Posted: August 2, 2010

Nanoparticle-coated pavement that cleans the air

(Nanowerk News) The concentrations of toxic nitrogen oxide that are present in German cities regularly exceed the maximum permitted levels. That's now about to change, as innovative paving slabs that will help protect the environment are being introduced. Coated in titanium dioxide nanoparticles, they reduce the amount of nitrogen oxide in the air.
In Germany, ambient air quality is not always as good as it might be – data from the federal environment ministry makes this all too clear. In 2009, the amounts of toxic nitrogen oxide in the atmosphere exceeded the maximum permitted levels at no fewer than 55 percent of air monitoring stations in urban areas. The ministry reports that road traffic is one of the primary sources of these emissions.

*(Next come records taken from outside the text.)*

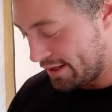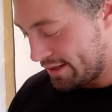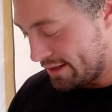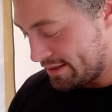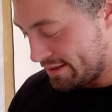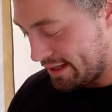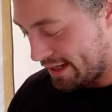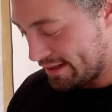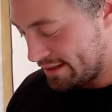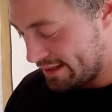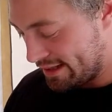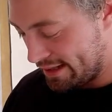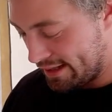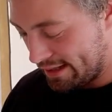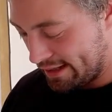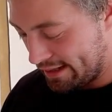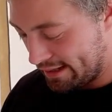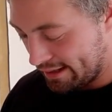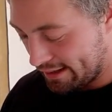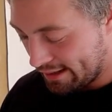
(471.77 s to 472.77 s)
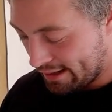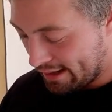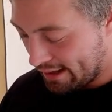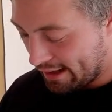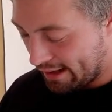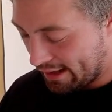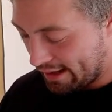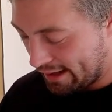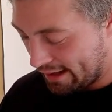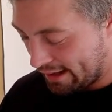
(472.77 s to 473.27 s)
Santi,
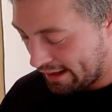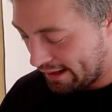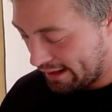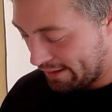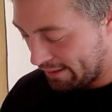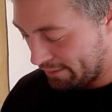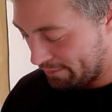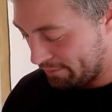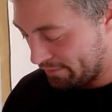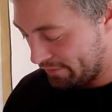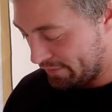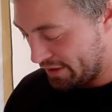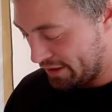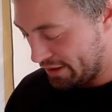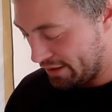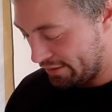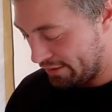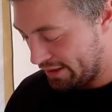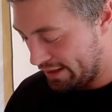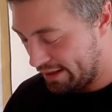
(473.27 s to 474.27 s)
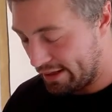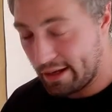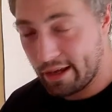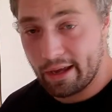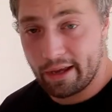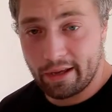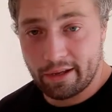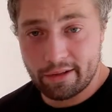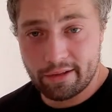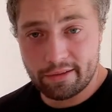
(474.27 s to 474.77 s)

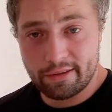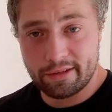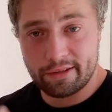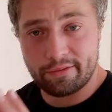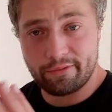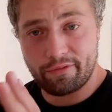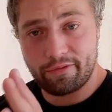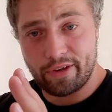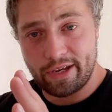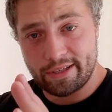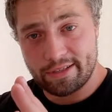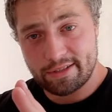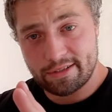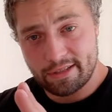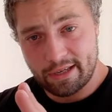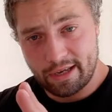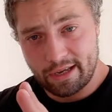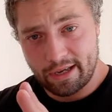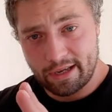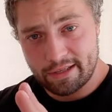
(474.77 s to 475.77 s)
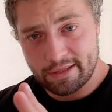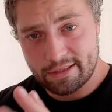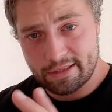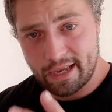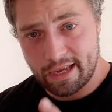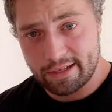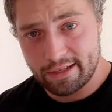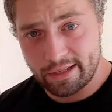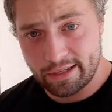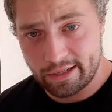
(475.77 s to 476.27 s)
the fixed
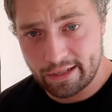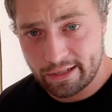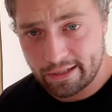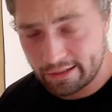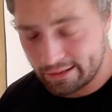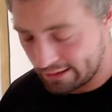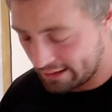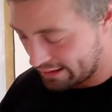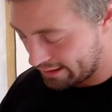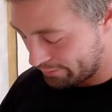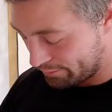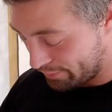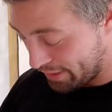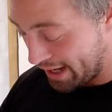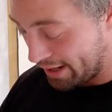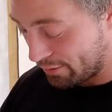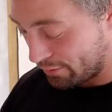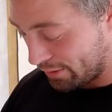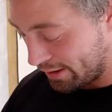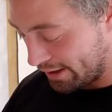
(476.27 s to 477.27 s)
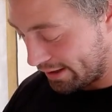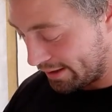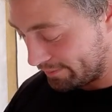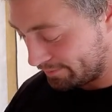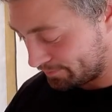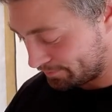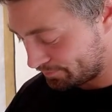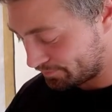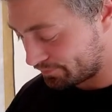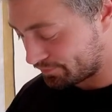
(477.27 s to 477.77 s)
standing in Bagua,
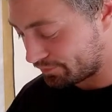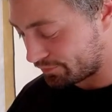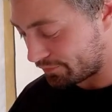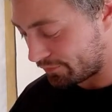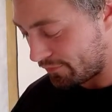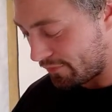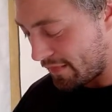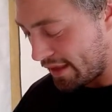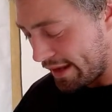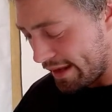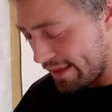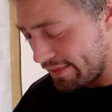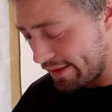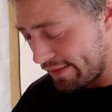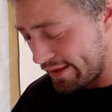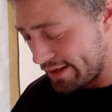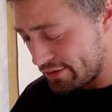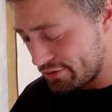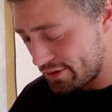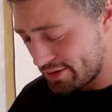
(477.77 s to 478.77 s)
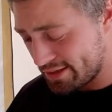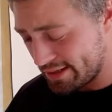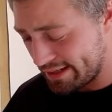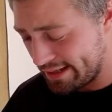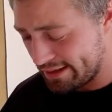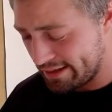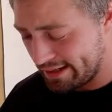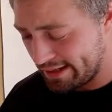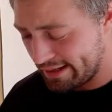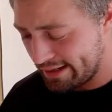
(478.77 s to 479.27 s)
and then
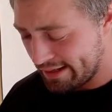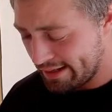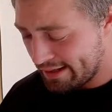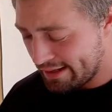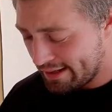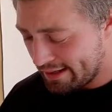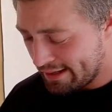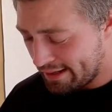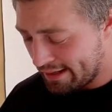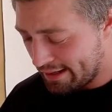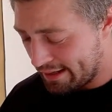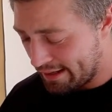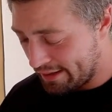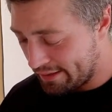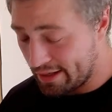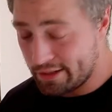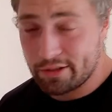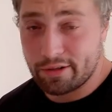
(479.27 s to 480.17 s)
interestingly and they do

In light of this fact, the Baroque city of Fulda is currently embarking on new ways to combat air pollution. Special paving slabs that will clean the air are to be laid the length of Petersberger Strasse, where recorded pollution levels topped the annual mean limit of 40 micrograms per cubic meter (µg/m3) last year. These paving slabs are coated with titanium dioxide (TiO2), which converts harmful substances such as nitrogen oxides into nitrates. Titanium dioxide is a photocatalyst; it uses sunlight to accelerate a naturallyoccurring chemical reaction, the speed of which changes with exposure to light.

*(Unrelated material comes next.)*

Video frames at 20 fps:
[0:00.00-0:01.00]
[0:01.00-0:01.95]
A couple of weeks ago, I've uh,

The "Air Clean" nitrogen oxide-reducing paving slabs were developed by F. C. Nüdling Betonelemente. Proof of their effectiveness has subsequently been provided by the Fraunhofer Institute for Molecular Biology and Applied Ecology IME in Schmallenberg, where researchers also determined the risk to the environment posed by the resulting nitrates. Their work was funded by the German Environment Foundation.

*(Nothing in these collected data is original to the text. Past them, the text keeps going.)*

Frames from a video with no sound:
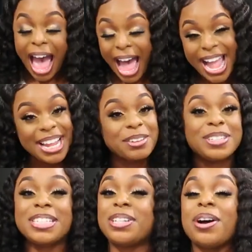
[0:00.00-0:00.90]
I am
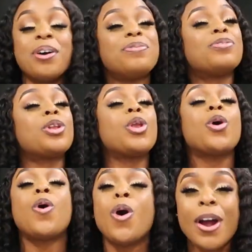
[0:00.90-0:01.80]
still
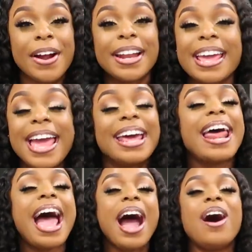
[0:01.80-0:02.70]
floored at
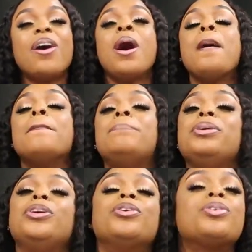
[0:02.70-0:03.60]
how
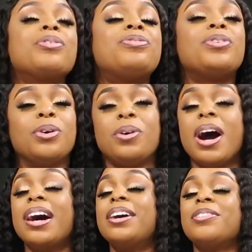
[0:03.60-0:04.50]

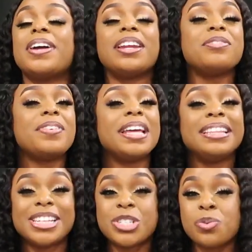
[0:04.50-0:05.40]
beautiful of an
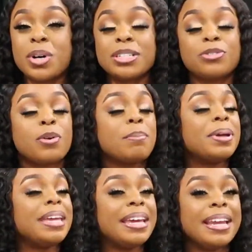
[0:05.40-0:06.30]
event this was, from
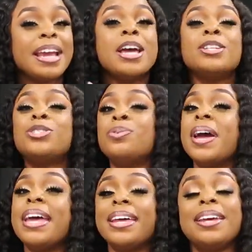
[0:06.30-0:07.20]
beginning to
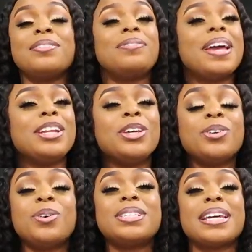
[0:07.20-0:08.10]
end,
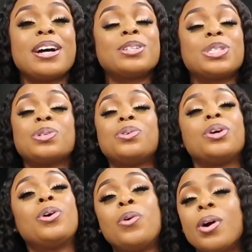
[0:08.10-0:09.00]
venue down to
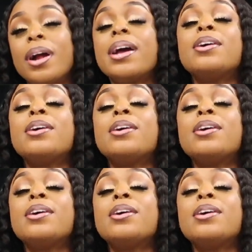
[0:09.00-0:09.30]
decor,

Dr. Monika Herrchen, a scientist at the IME, says: "Experiments in Italian cities had already shown that photocatalytic paving slabs can improve the air quality. We wanted to see if they would also be effective here in Germany, where we have lower levels of light intensity and fewer hours of sunshine. Of course, the more intense the sunshine, the quicker the degradation of harmful substances, so our aim was to identify the formula with the highest photocatalytic efficiency rating."
paving slabs coated with titanium dioxide can reduce ambient nitrogen oxide levels
Initial tests in the measuring chamber conf rm that paving slabs coated with titanium dioxide can reduce ambient nitrogen oxide levels.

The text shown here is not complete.